### PROBLEM TO SOLVE:
Repeat the data exactly. Pictures stay out.

-- RECORDS PROVIDED follows --

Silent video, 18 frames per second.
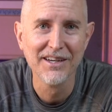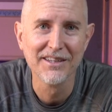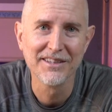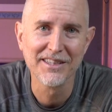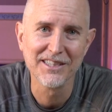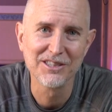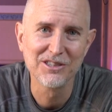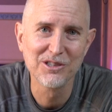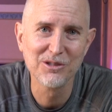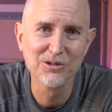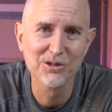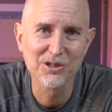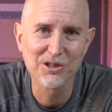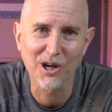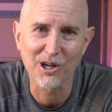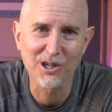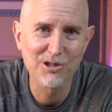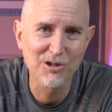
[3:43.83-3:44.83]
These two
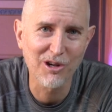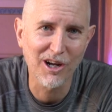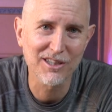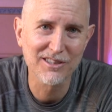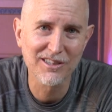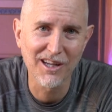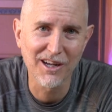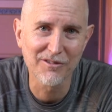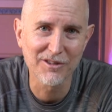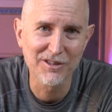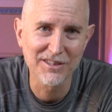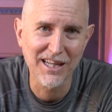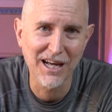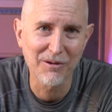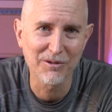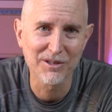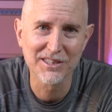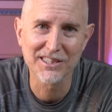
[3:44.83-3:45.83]
star-crossed lovers
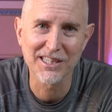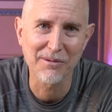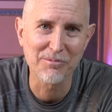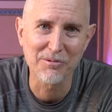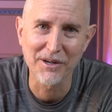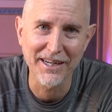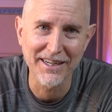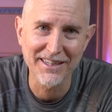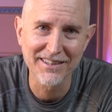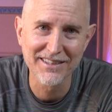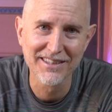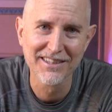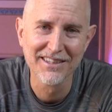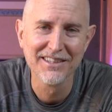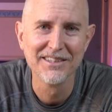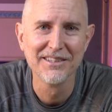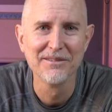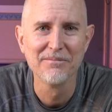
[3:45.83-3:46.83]
that were separated,
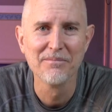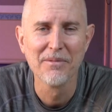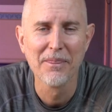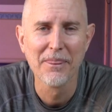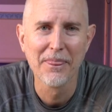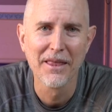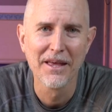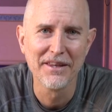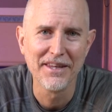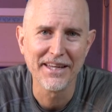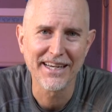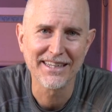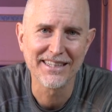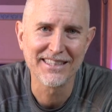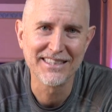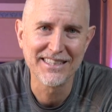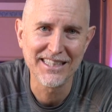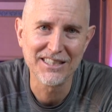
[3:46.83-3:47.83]
they get
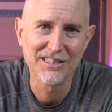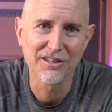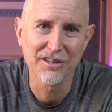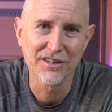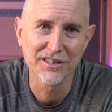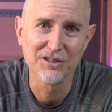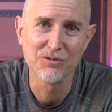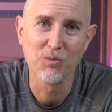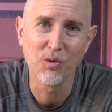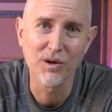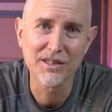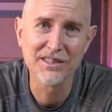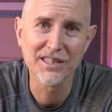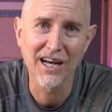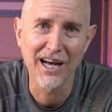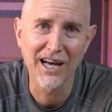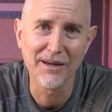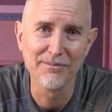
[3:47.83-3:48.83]
to see each other this one
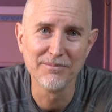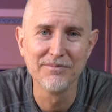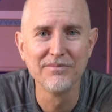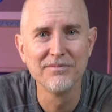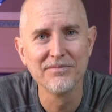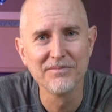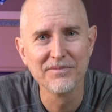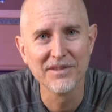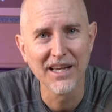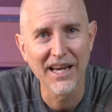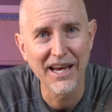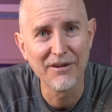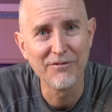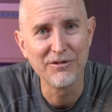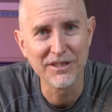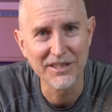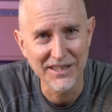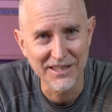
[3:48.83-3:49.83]
time
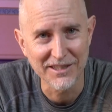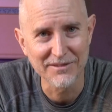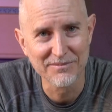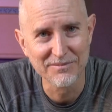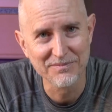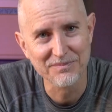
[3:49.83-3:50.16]
every year.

-- RECORDS PROVIDED concluded --

### SOLUTION FOR THIS EXERCISE:
Silent video, 18 frames per second.
[3:43.83-3:44.83]
These two
[3:44.83-3:45.83]
star-crossed lovers
[3:45.83-3:46.83]
that were separated,
[3:46.83-3:47.83]
they get
[3:47.83-3:48.83]
to see each other this one
[3:48.83-3:49.83]
time
[3:49.83-3:50.16]
every year.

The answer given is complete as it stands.